As her pregnancy advanced and she did not receive her visa, Ms Y became increasingly distressed. On 22 July, as she approached the 24-week limit for legal abortion in the Netherlands, she visited a GP and told him she was suicidal. She was transferred to a mental health hospital where she was informed it was too late for an abortion. She began to refuse food and liquids, saying that she wanted to die, and was threatened with involuntary detention at the mental health institution. She was transferred to a maternity hospital where she continued to refuse food and liquid. On 28 July, following intervention by a second psychiatrist, a plan to deliver the foetus by Caesarean section on 3 August was devised. Ms Y agreed on condition that she would not see the baby after the birth and began to take fluids. However, the HSE sought legal advice leading to the operation being postponed and Ms Y again refused fluids. Legal proceedings were thus heard at the hospital. She remained on hunger strike until 6 August when, at 25 weeks gestation, a baby boy was delivered by Caesarean section and taken into state care.
The X case
In December 1991, a 14-year-old girl became pregnant as a result of rape, in the infamous case that would become known as the “X case”. When her parents found out they arranged for her to have an abortion in the UK. They reported the rape to the Gardaí and asked whether it would be possible to have scientific tests carried out on the retrieved foetal tissue with a view to determining the identity of the rapist. The Director of Public Prosecution (DPP) was consulted and he in turn contacted the Attorney General (AG). Following an application by the AG the court issued an interim injunction ex parte. This injunction restrained the girl from travelling outside Ireland or from arranging or carrying out an abortion. The family returned home to fight the injunction.

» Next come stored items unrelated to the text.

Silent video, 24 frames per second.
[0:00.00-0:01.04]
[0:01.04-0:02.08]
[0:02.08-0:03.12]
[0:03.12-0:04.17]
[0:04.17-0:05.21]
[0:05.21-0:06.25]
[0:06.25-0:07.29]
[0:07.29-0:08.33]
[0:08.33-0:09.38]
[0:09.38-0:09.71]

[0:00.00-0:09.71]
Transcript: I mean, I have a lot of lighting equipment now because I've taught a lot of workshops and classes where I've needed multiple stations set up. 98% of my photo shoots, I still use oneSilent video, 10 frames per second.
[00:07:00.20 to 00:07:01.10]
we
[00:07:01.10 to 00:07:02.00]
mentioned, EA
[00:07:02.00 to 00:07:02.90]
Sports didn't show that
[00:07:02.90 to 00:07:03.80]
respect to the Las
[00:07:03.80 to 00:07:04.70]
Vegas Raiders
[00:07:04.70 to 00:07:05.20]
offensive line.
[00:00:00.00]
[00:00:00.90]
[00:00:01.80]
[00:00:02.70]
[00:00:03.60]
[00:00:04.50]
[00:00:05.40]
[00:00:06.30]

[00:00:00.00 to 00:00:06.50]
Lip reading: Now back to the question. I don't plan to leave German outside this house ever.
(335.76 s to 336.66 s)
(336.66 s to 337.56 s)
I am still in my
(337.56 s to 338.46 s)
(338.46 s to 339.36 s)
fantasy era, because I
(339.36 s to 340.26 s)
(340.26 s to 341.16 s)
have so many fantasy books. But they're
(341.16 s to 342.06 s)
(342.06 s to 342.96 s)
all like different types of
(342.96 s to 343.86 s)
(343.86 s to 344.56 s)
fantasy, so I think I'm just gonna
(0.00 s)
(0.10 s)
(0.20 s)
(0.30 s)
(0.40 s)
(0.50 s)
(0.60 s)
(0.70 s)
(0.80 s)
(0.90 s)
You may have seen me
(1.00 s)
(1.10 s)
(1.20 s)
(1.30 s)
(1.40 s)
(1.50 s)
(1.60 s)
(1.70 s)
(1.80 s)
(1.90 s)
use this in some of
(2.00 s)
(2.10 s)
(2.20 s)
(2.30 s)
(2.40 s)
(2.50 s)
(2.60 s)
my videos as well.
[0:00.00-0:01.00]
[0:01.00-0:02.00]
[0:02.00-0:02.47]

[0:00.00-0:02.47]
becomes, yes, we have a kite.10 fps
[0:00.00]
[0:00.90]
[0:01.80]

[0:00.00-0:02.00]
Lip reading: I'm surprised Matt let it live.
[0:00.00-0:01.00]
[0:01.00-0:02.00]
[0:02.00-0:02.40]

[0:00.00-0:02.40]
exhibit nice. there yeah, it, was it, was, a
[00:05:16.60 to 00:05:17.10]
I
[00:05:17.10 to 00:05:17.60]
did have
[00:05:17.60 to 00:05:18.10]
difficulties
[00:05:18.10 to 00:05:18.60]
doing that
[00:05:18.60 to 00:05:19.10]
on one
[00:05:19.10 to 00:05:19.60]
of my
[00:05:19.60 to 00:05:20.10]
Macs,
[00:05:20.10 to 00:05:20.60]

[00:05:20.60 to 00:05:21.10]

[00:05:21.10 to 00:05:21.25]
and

On 17 February, a high court judge ruled that the injunction prohibiting the girl travelling for an abortion should be extended until the birth. This was despite hearing evidence that the girl was suicidal owing to the pregnancy. Having weighed the evidence regarding the girl’s life versus the foetus’ life, as dictated by the 8th Amendment, the judge came to the following conclusion:
“the risk that the defendant may take her own life, if an order is made, is much less and of a different order of magnitude than the certainty that the life of the unborn will be terminated if the order is not made…. having had regard to the rights of the mother in this case, the court’s duty to protect the life of the unborn requires it to make the order sought.”
In March 1992, the Supreme Court overturned the decision of the High Court and allowed the girl to travel to London for an abortion on the basis that there was a “real and substantial risk” to the life of the girl. It is understood that she later miscarried.
Subsequent to this case, the “right to travel” for an abortion was enshrined in the Constitution. The ruling also clarified that abortion is legal where there is a “real and substantial risk” of the loss of the woman’s life, including by suicide, but legislation to clarify the parameters of this right came only 21 years later, with the Protection of Life During Pregnancy Act 2013.